Power interruptions and perturbations cause losses of over $5 billion per year to key medical equipment, information systems, and laboratory automation systems that rely directly on utility power.

Should I be more concerned if I’m in a old building?
New buildings or major power distribution modifications to buildings since 1997 have adapted to larger sizing of electrical circuit conductors and the wiring of buildings for secure power circuits (orange-colored receptacles). Special “digital capable” circuits are designed to accommodate the larger currents that are generated by digital computers and other computer-controlled devices.

Building circuits that are not designed for digital loads have been designed for our traditional analog devices and the normal AC wave [perfect power is represented in a sine wave; power problems look like irregular waves] that powers those devices. Analog types of circuits tend to overheat and become electrical hazards when digital or switching currents are applied to them. The immediate result is voltage sag and/or under voltage that can corrupt computer data as well as literally burn up electrical devices. Any building or circuit that is not designed for digital loading will be problematic unless power regeneration devices are incorporated.

What’s required to be 21 CFR 11 compliant, power-wise?
Both the FDA and HHS require in their guidance documents that the source of electrical power meet the manufacturer’s specifications for input power quality. Laboratories cannot meet those specifications unless the utility power has been reconditioned and synthesized into the desired AC voltage waveform that is within frequency limits originally generated by the utility.

Some labs have their electrical equipment plugged into surge protectors. Is that enough to be compliant?
No. In fact most laboratories do not provide surge protection devices for their instrumentation. Surge protection is only one aspect of the nearly dozen power quality issues required to condition and synthesize power into an acceptable energy resource for instrumentation and bioinformatics applications. A Category III-3 (or instrumentation-grade) laboratory protection system (LPS) device is an uninterrupted power source (UPS) of the highest grade, that is both utility voltage and frequency independent.

LPS devices are also utilized as frequency converters for some international applications. LPS devices convert utility AC power into DC power (similar to a distillation process) and then regenerates the DC power into a computer-controlled synthesized pure fidelity AC wave form that is rigorously controlled for voltage, current and frequency.

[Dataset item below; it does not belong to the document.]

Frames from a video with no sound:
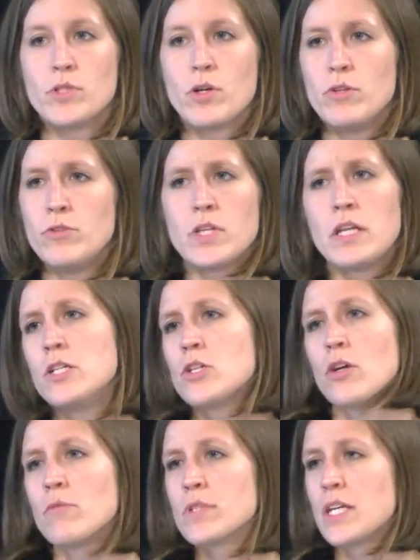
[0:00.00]
Don't use any
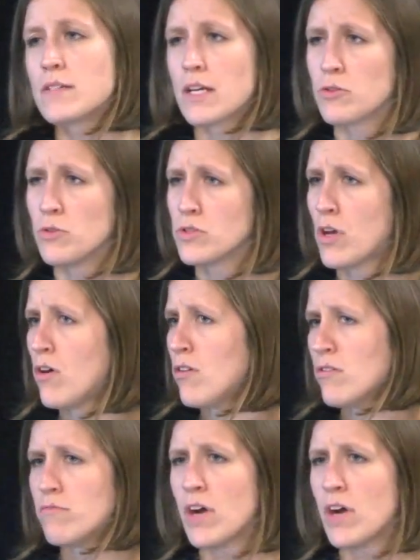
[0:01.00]
terms like sexual assault or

Not all cars can use a low grade of gasoline; racing cars require special octanes. Adding a Category I or II UPS to a Category III instrumentation application will most likely damage the instrument system and void the manufacturer’s warranty, especially those instrument systems that incorporate lasers in their design.

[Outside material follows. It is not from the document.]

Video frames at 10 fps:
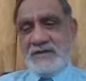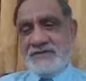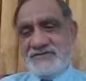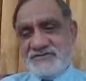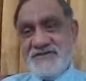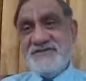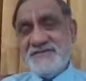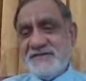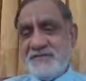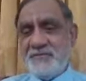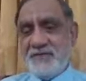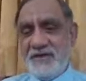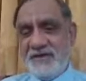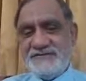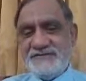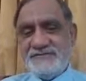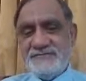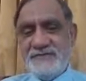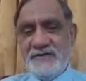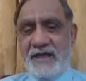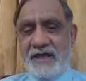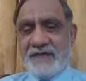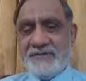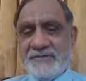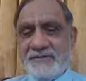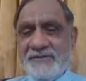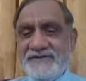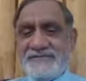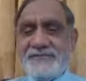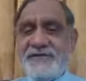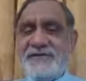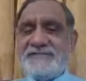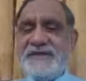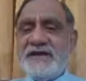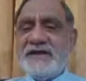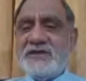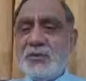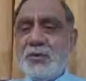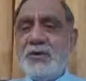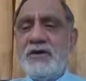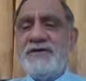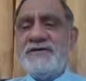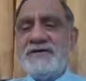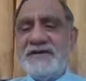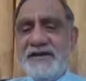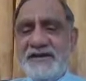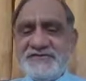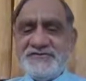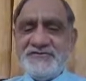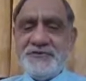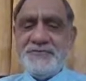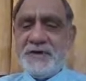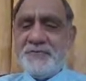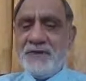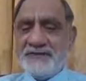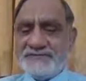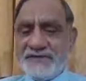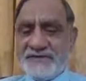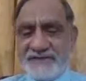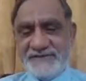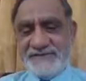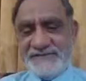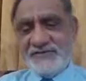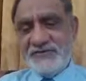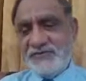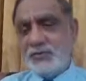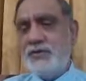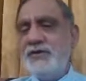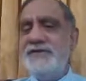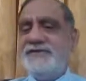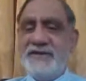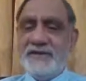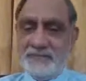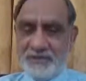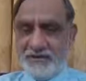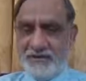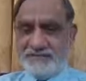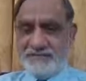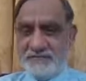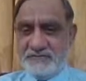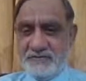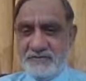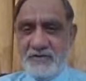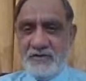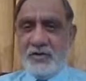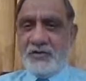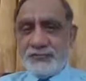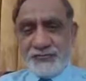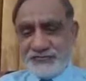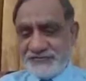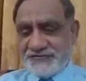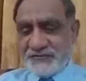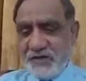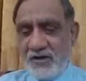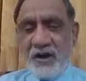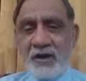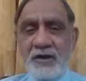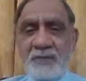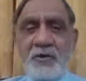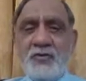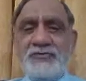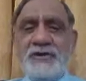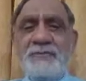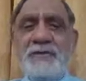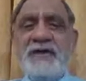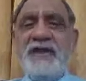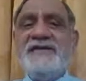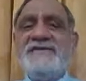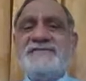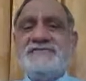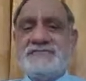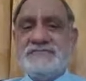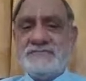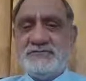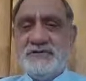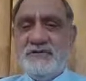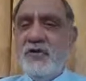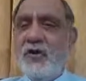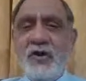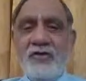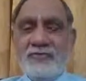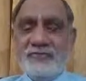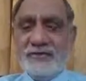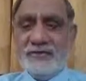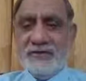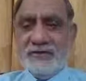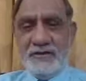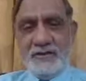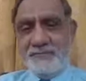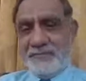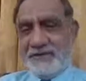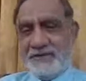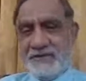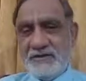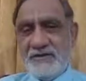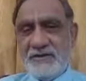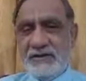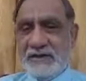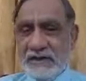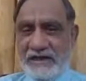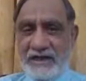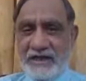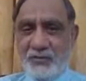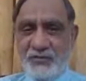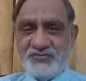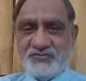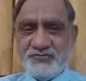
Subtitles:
changes in the meanings, and the principles that govern the relationship among sentences, words, and meanings. So this is all about the meanings of a particular language.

How much would it cost an average lab to safeguard their electronics?
The cost of adding certified Category III-3 instrumentation power protection LPS to a laboratory is essentially free. The general cost of extended warranty, re-agents, consumables, controls, calibrators and primers generally approaches 25% or more of the base cost of the instrumentation system. Adding an appropriate LPS to the instrumentation eliminates any lost research time, retesting, recalibration and instrumentation damage and repairs associated with using raw utility power. The cost-to-benefit ratio of adding LPS protection to the lab per year approaches a savings of approximately 5:1 to 15:1.

In terms of upfront cash outlay, a LPS device generally costs less than 3-4% of the initial instrument acquisition cost and much less than 1% per year in operational cost. The net result is that there is no additional cost to the lab for adding LPS protection, as compared to operating without protection.

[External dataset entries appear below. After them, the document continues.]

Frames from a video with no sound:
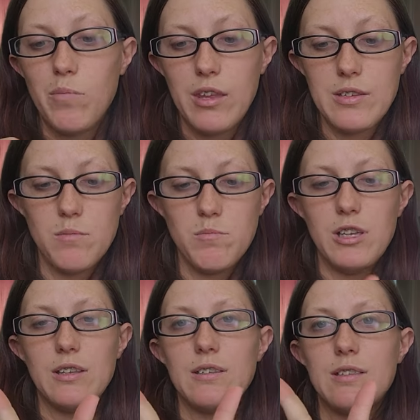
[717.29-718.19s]
So that
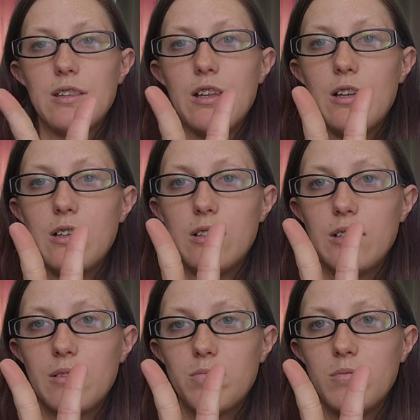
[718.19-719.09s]
means that they'll
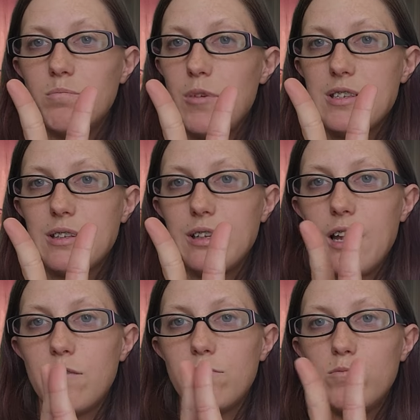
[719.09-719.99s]
basically
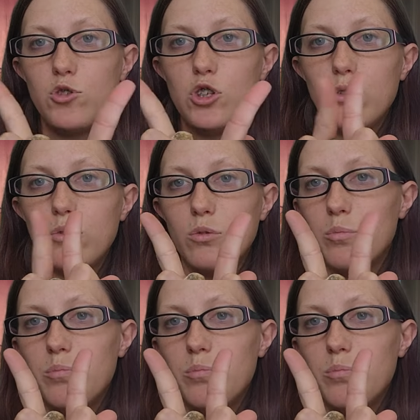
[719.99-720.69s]
have two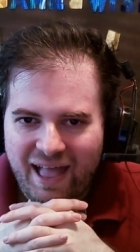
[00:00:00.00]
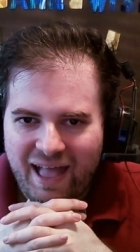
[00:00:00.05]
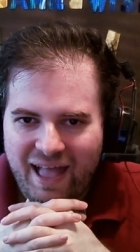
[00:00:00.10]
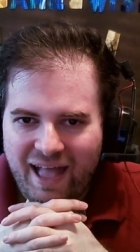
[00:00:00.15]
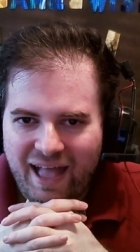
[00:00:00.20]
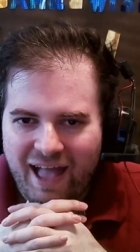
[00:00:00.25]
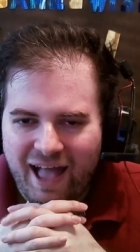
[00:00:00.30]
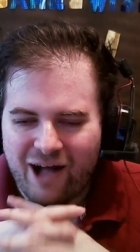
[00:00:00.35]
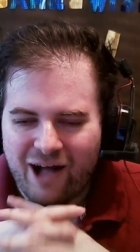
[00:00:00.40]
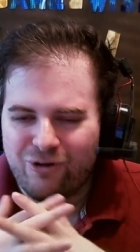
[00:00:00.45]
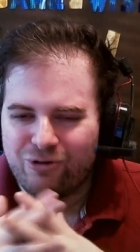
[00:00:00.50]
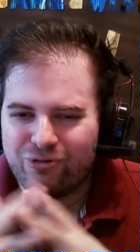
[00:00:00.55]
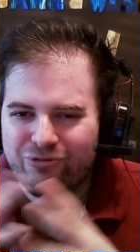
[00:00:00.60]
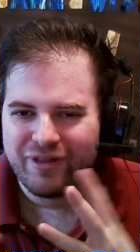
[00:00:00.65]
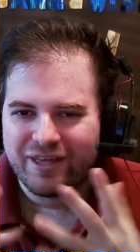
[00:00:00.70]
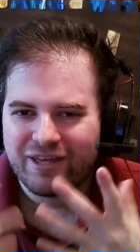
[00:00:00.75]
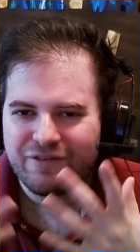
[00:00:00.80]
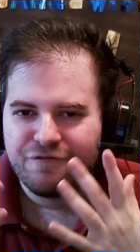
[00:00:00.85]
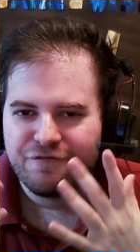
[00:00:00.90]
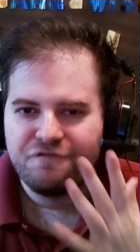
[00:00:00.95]
how
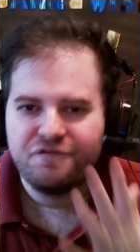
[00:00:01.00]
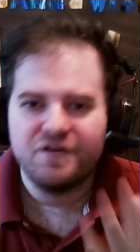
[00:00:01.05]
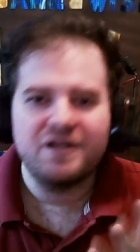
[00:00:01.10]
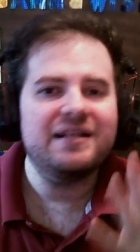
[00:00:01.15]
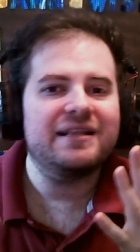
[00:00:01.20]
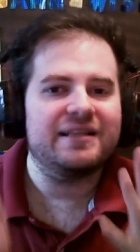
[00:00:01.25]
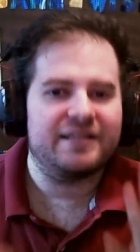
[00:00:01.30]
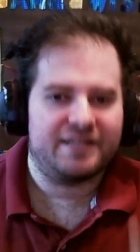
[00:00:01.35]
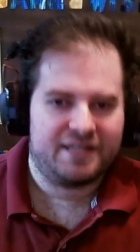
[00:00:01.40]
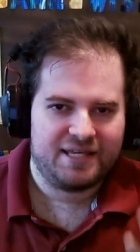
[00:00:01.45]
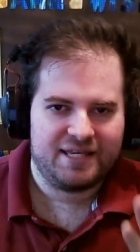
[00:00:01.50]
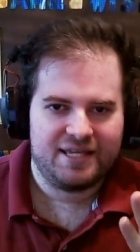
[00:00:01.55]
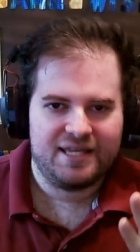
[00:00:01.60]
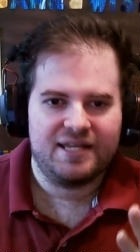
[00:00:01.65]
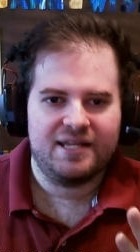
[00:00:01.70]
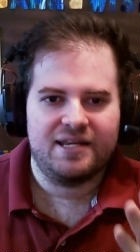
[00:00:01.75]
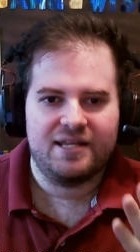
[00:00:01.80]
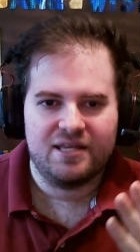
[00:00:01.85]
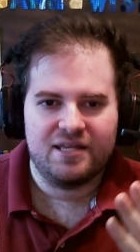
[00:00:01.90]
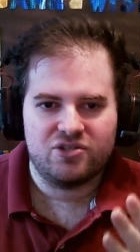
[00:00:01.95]
like fiddly
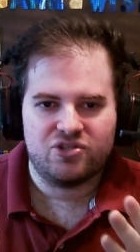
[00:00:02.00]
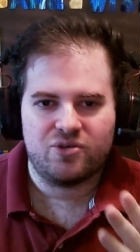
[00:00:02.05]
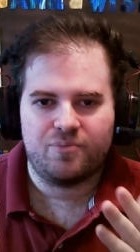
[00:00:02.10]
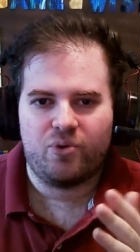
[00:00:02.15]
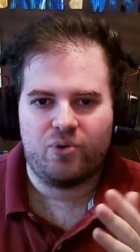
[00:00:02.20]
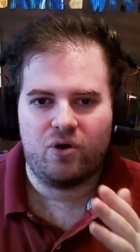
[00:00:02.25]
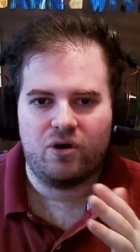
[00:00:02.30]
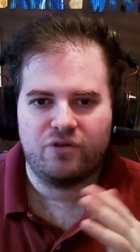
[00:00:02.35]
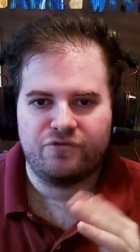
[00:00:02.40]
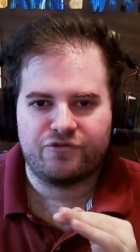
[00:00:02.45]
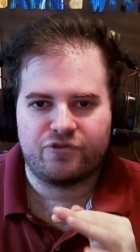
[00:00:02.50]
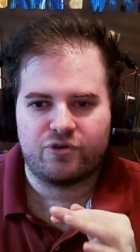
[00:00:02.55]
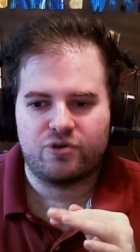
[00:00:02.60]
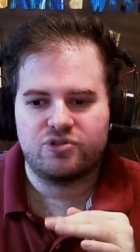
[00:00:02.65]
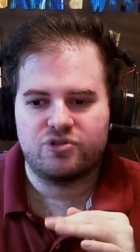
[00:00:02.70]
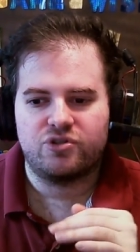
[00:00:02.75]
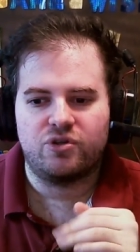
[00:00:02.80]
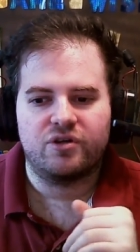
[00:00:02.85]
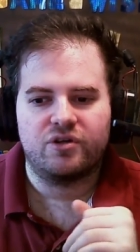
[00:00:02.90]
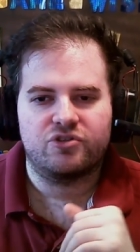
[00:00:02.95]
it is upon
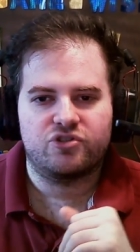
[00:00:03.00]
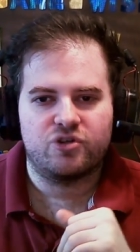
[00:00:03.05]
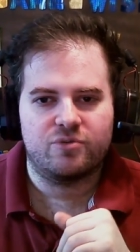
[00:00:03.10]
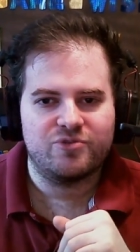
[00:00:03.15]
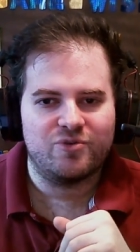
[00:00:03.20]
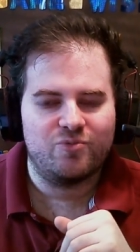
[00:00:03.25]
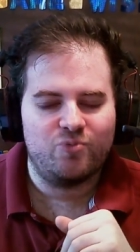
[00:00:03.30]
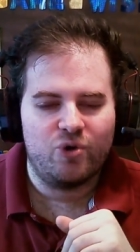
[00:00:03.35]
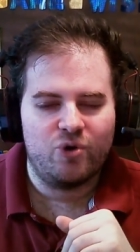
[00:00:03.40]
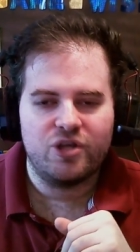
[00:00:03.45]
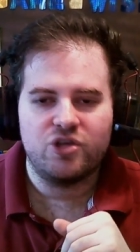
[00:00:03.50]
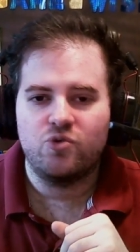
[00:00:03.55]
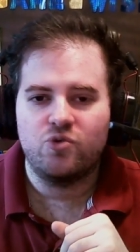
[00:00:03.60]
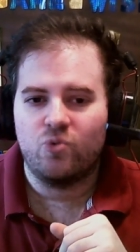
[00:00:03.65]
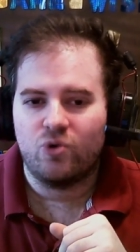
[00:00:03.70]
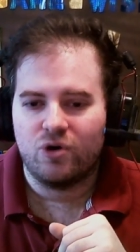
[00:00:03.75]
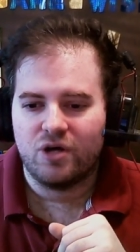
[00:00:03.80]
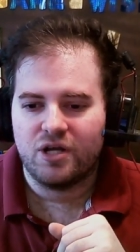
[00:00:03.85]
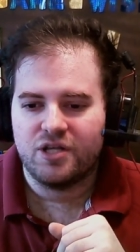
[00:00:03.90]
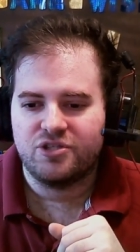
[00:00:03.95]
first look in terms of what you
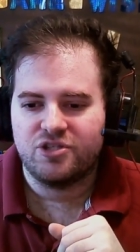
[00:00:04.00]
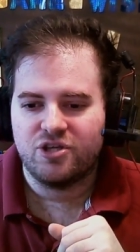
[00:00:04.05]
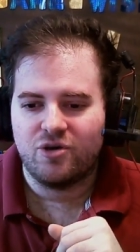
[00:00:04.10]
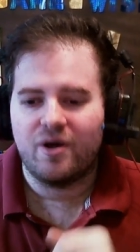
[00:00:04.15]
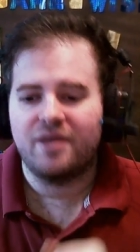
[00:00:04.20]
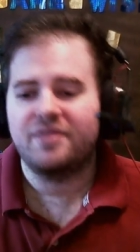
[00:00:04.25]
want to do.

Are there any maintenance issues with a LPS to be aware of? Or do managers never have to deal with power-supply issues again once they have an LPS?
As with any product, the LPS device should be periodically monitored for overall performance and utilization. Fans should be checked annually for any build up for lint and dust, as you would do for your computer system. Batteries last between 4--6 years.

Once a LPS unit is installed, though, the lab’s power quality issues are eliminated.